J'ai ouvert la fenêtre de ma chambre. Je souffre d'une claustrophobie passagère. Il doit être minuit, peut-être une heure. Je redoute de ne plus jamais voir le jour. 

Mes paupières cherchent à s'abaisser pour soulager l'appel au sommeil que lance mon cerveau. Le stress les garde ouvertes. Parfois, elles se ferment quelques secondes. Je m'endors à peine. Un plongeon du haut d'un immeuble. Mon inconscient hurle de panique à mon cœur arrêté. Il ne bat plus ! Je me redresse, angoissé. Un drame sauvé par le réveil en sursaut.

Je n'allume pas la lumière, cela reviendrait à abdiquer. Je lance mon bras gauche en arrière de mon dos. Il repose sur mon poignet, calé contre le matelas. J'approche ma main droite, la placarde sur ma gorge. Mes doigts entourent mon cou à la limite de l'asphyxie. Il faut bien cela pour sentir une éventuelle pulsion de mon muscle bloqué.

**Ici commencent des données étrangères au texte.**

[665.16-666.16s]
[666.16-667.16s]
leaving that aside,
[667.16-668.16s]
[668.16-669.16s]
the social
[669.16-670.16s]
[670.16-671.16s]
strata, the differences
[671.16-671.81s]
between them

Pom-pom... Pom-pom... Pom-pom...

Des battements écartent mes doigts de quelques millimètres. Dans mes oreilles, un bruit sourd suit le tempo. Fausse alerte, il bat. Je me rallonge, soulagé. D'abord sans m'en rendre compte, je masse mon poignet gauche endolori. Je réalise ensuite son état. Est-ce le travail de maintien réalisé le long de mon hypothétique arrêt cardiaque ? Et si cette douleur à l'avant-bras était un signe précurseur d'un malaise imminent ? Une fourmilière entière s'active dans mes vaisseaux sanguins. J'ai peur de connaître la sensation de leur prochaine éradication. Il ne bat plus ! 

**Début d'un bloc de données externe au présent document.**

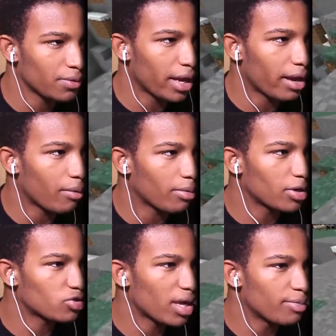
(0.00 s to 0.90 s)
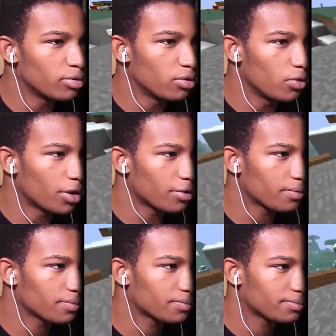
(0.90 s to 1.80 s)
Yeah, well, I'm gonna try the pool of water.
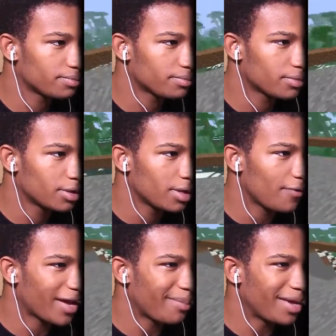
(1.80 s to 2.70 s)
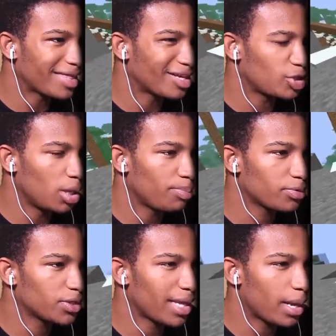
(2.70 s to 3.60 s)
If I can make that jump
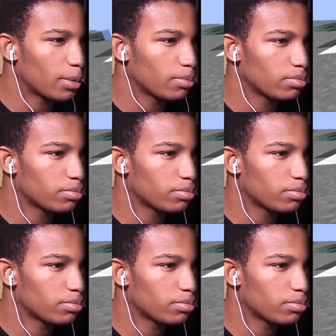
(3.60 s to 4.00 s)
to that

J'inspire et expire le plus fort possible, afin de faire entrer un oxygène pur dans mon organisme. Une pointe poignarde ma poitrine. Je tâte entre mes côtes, mais n'arrive pas à toucher l'étrange gêne. Mes idées s'évaporent et un sifflement sort de ma bouche. Seraient-ce alors les poumons ? Je prends à nouveau une grande inspiration. La fraîcheur renouvelle l'air dans mes organes. Je respire. « Tout. Va. Bien. » Je me tourne, pour être allongé sur le ventre. Le torse collé au matelas reçoit une indication de mon rythme cardiaque. Pour la conforter, j'appuie fortement le côté de ma tête contre l'oreiller. Ainsi, j'entends le battement lent et grave résonner sur le tissu.

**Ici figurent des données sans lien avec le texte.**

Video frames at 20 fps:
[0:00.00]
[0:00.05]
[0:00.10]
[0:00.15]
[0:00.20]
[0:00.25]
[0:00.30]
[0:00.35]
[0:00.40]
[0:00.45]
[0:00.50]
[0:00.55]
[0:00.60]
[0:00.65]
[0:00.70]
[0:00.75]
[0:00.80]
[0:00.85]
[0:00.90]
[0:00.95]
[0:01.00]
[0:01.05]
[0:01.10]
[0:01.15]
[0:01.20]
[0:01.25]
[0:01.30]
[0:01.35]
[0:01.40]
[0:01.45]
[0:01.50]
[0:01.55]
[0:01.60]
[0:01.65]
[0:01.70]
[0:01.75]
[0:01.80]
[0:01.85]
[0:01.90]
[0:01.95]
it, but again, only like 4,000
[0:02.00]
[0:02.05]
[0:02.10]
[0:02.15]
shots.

Pom-pom... Pom-pom... Pom-pom...

Pas d'alerte, il bat. Mes paupières cherchent à s'abaisser pour soulager l'appel au sommeil que lance mon cerveau. Elles se ferment. Je visualise une fenêtre ouverte dans une chambre. Un homme souffre d'une claustrophobie passagère. Il doit être minuit, peut-être une heure. Il redoute de ne plus jamais voir le jour.